### [Given records]
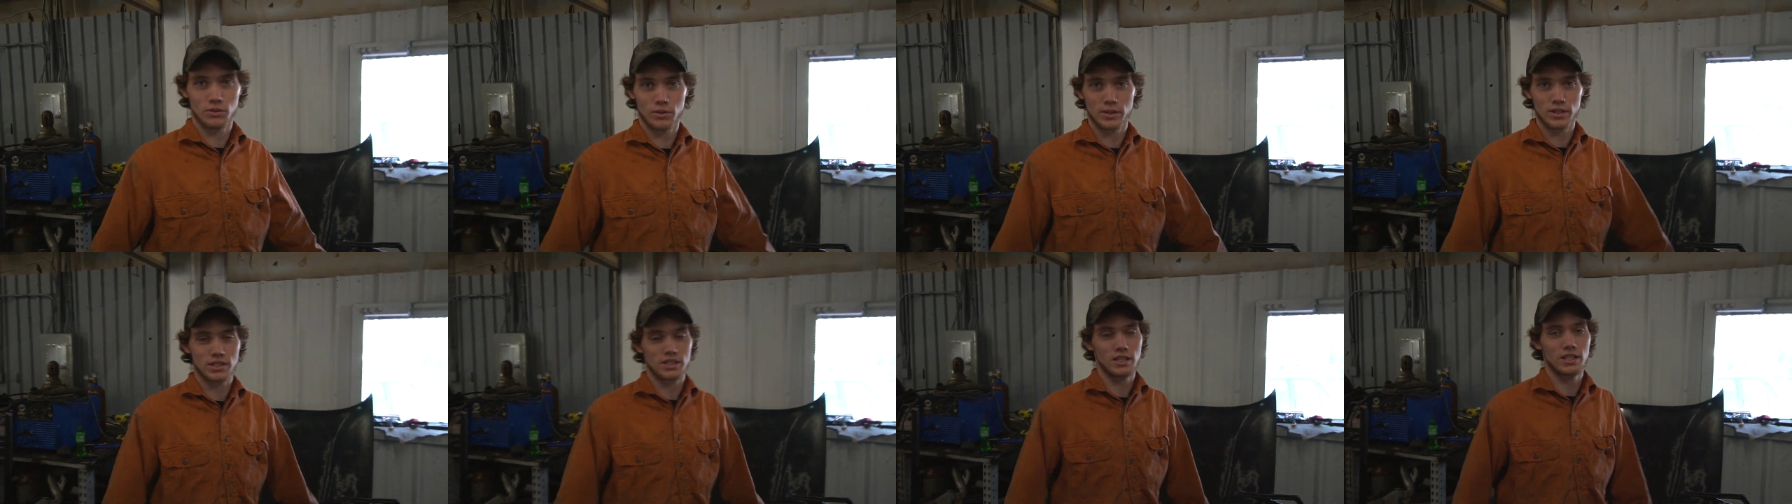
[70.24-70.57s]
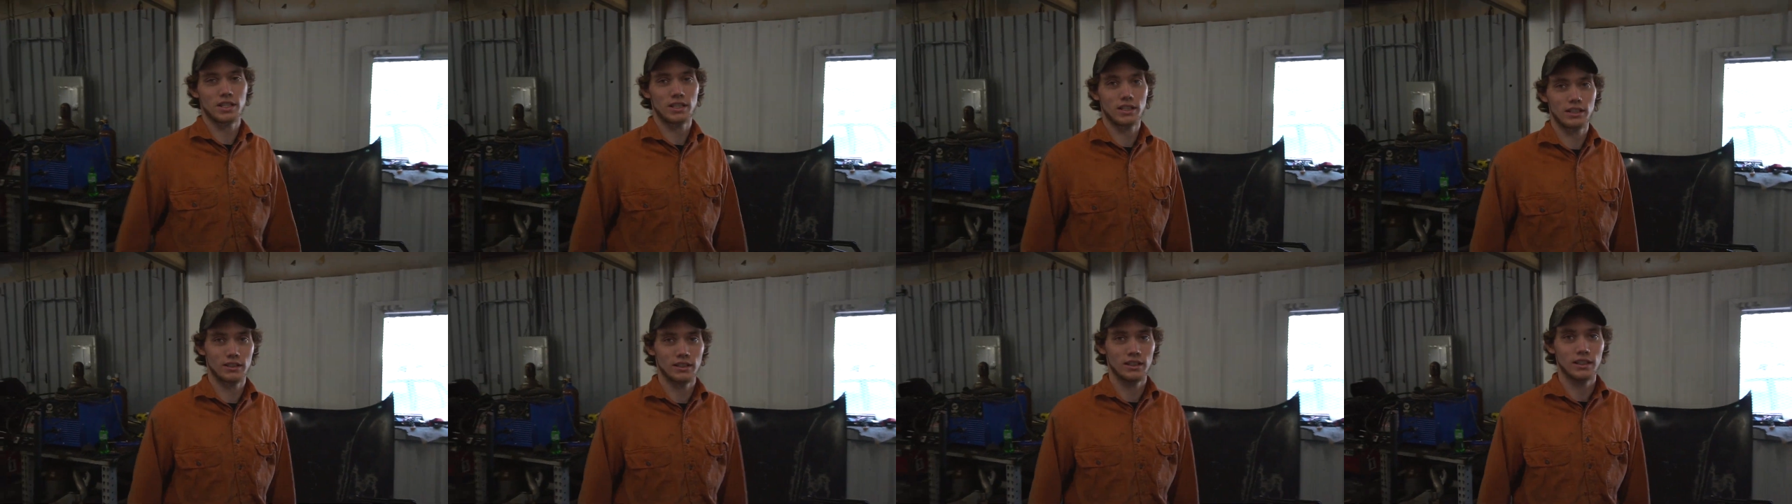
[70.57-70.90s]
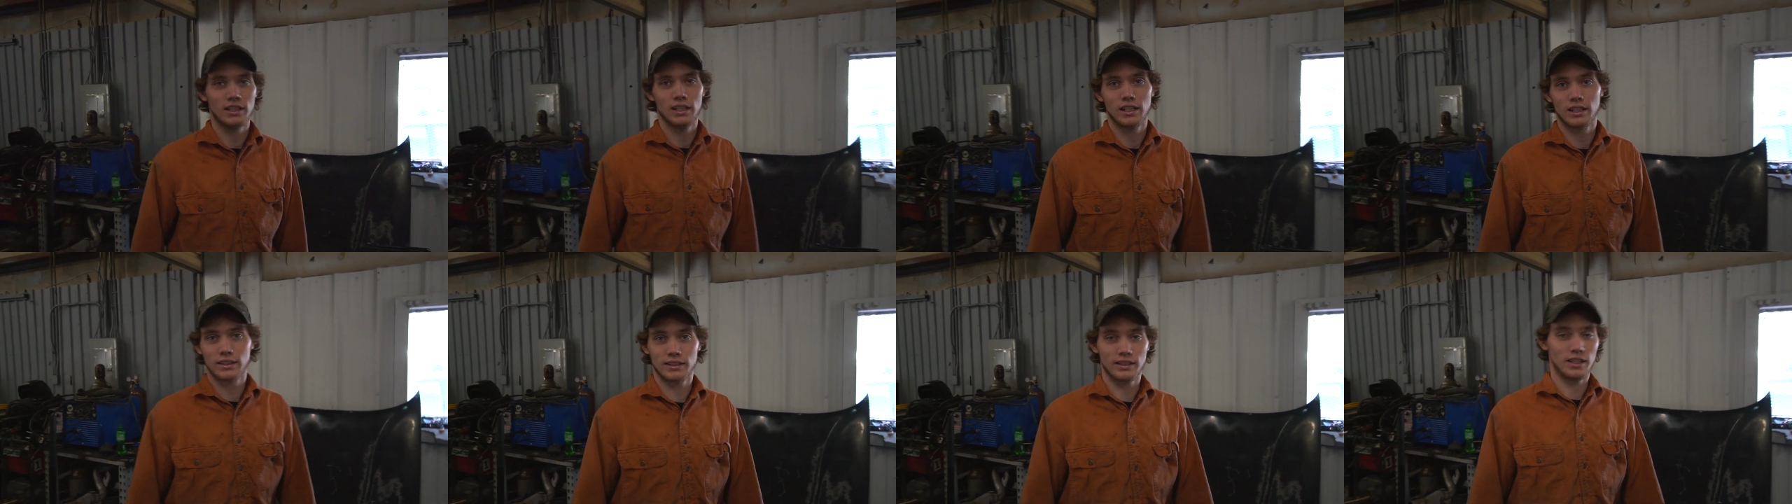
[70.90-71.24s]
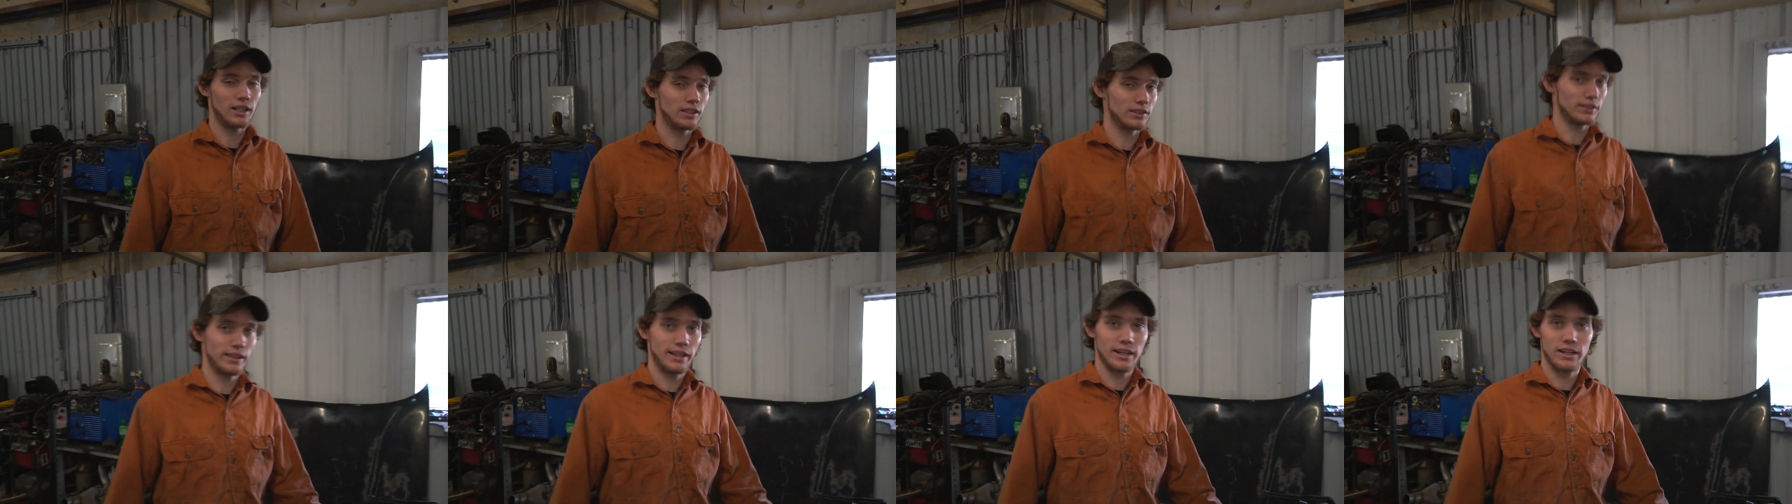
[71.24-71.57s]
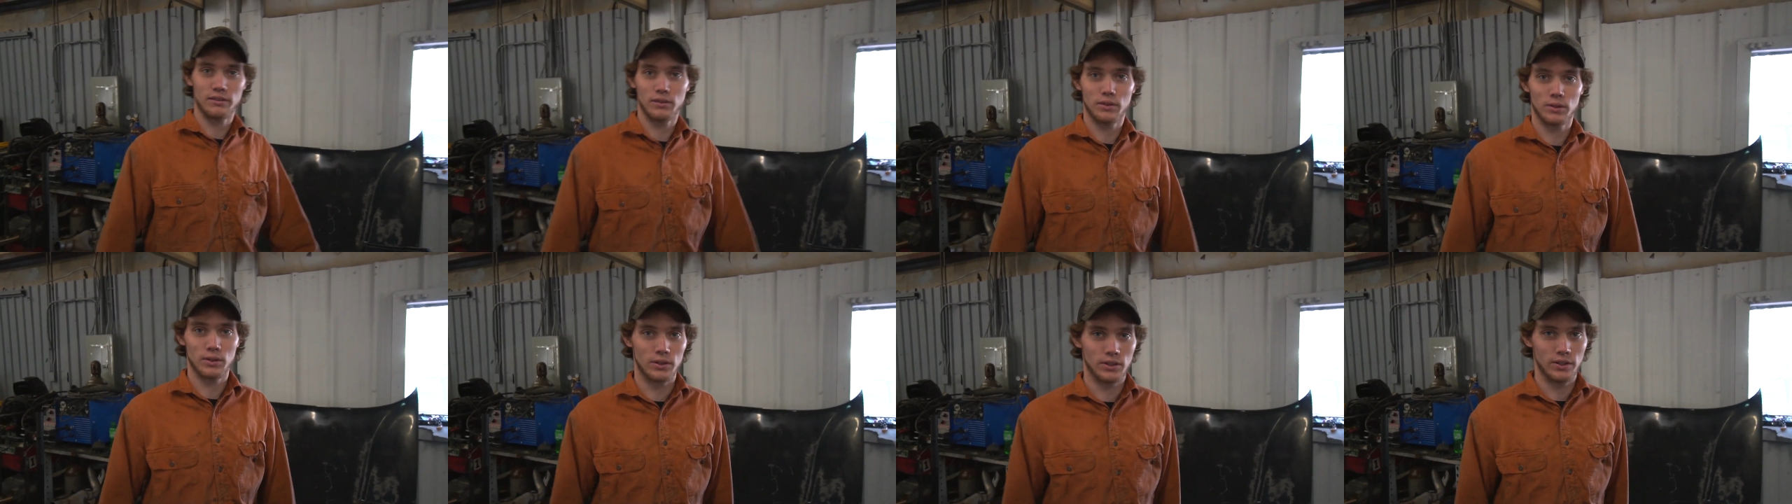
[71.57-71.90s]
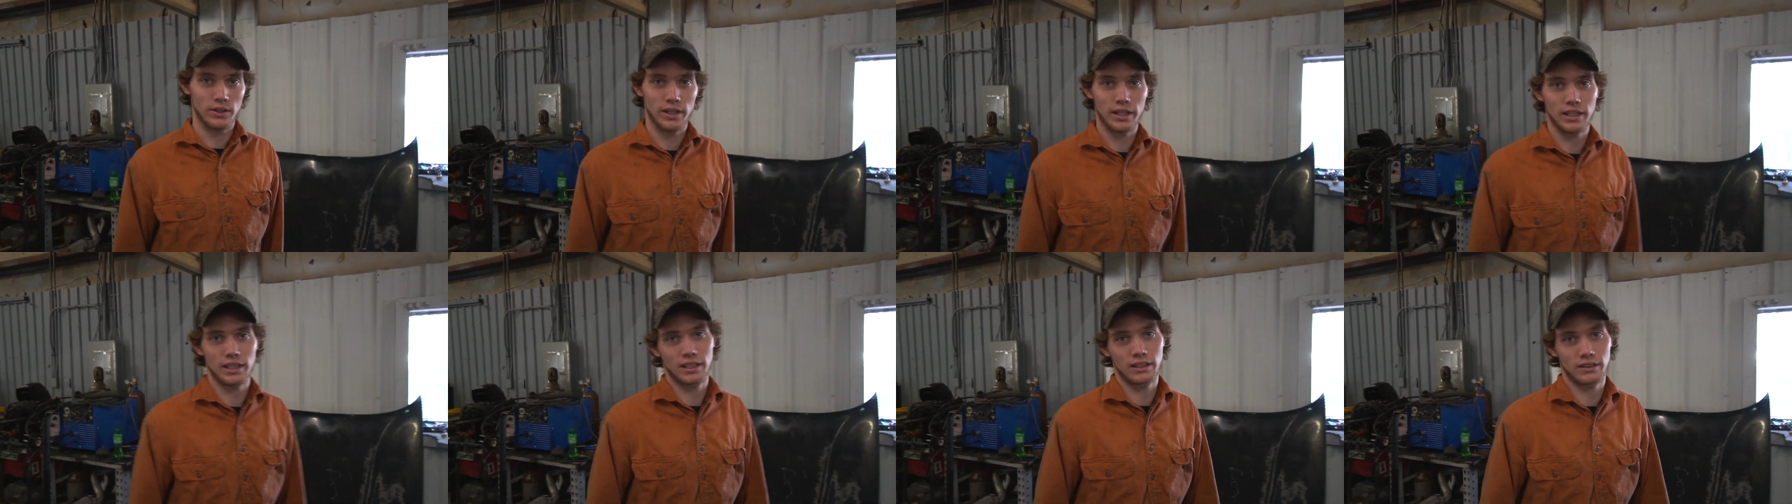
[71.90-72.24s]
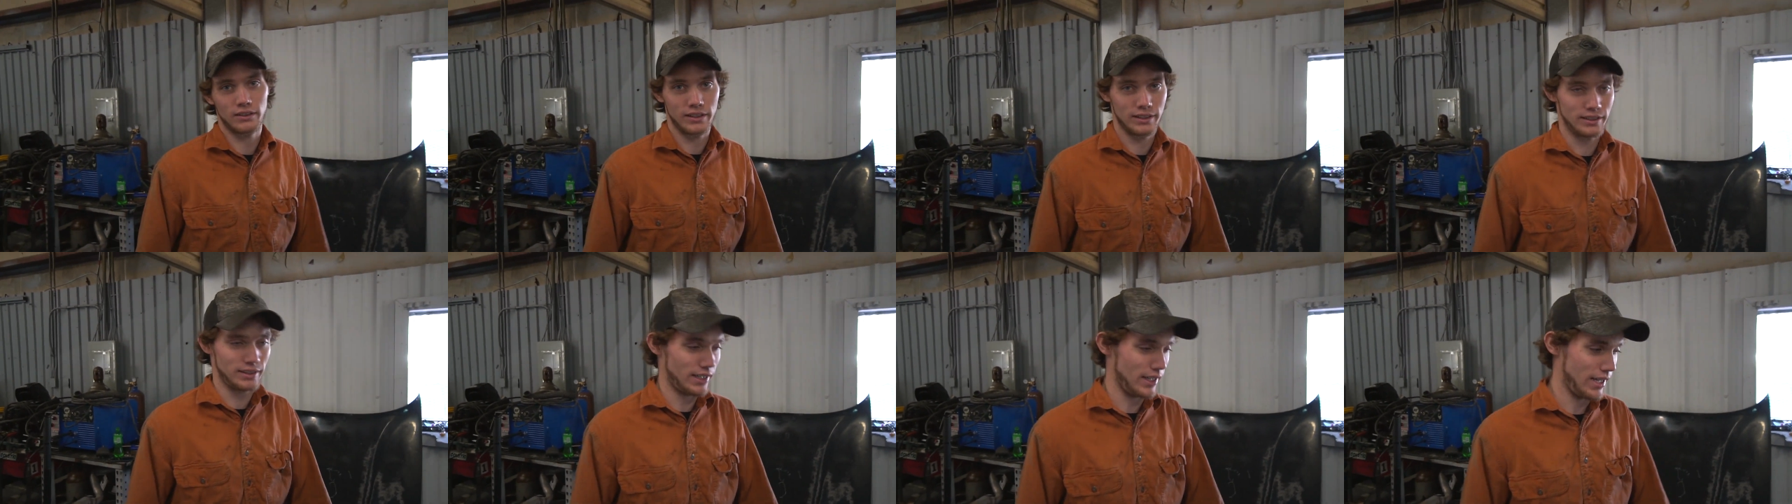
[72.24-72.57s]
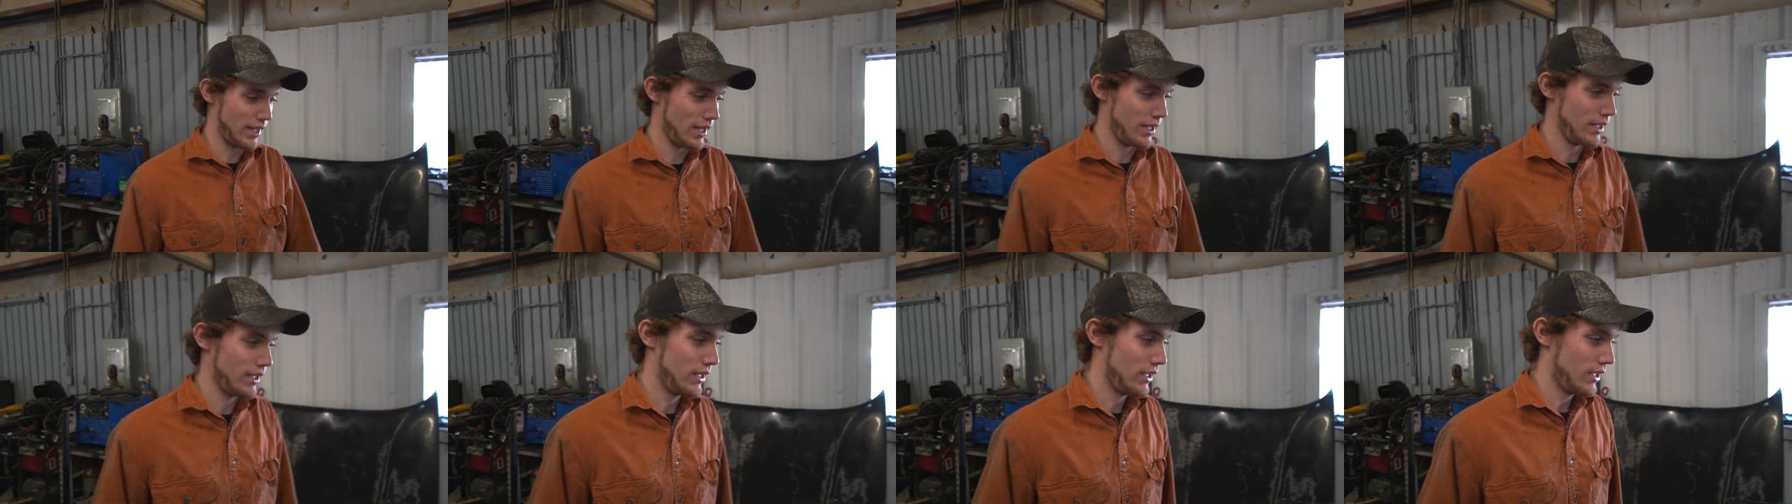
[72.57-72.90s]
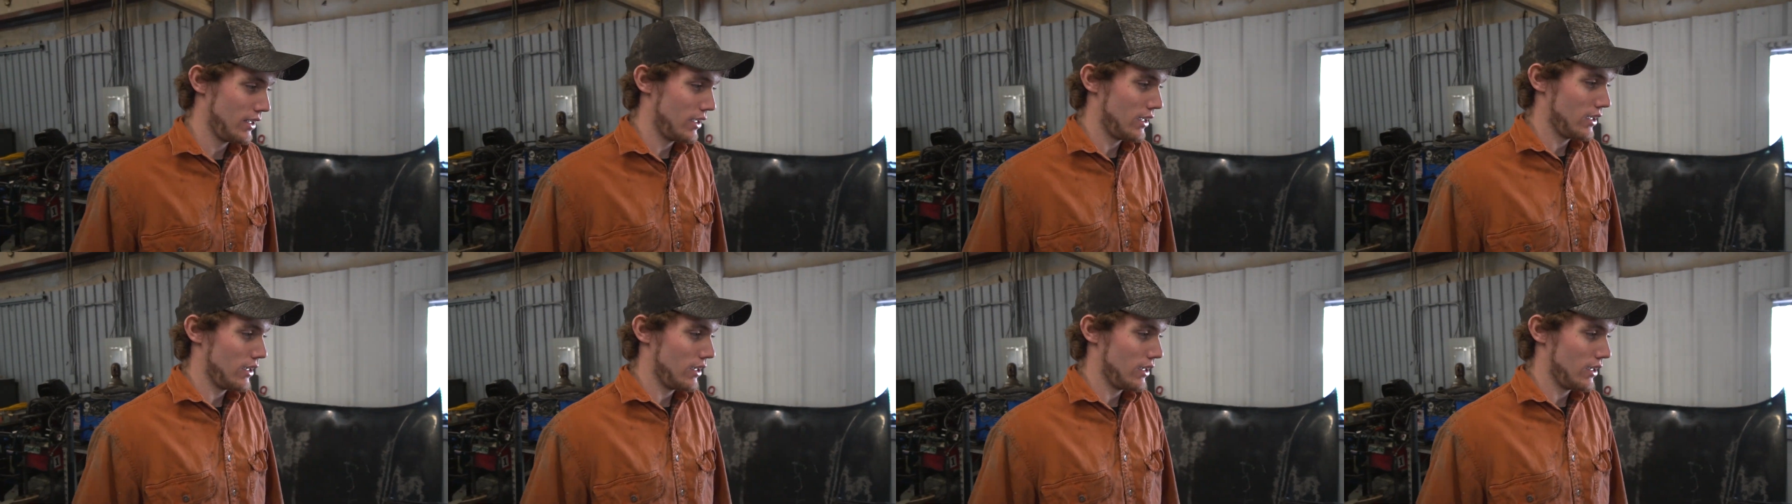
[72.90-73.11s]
twisted, unlevel, anything like that.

### [Task brief]
None of the pictures should be carried over when the data above is transcribed exactly.

### [Response for this exercise]
[70.24-70.57s]
[70.57-70.90s]
[70.90-71.24s]
[71.24-71.57s]
[71.57-71.90s]
[71.90-72.24s]
[72.24-72.57s]
[72.57-72.90s]
[72.90-73.11s]
twisted, unlevel, anything like that.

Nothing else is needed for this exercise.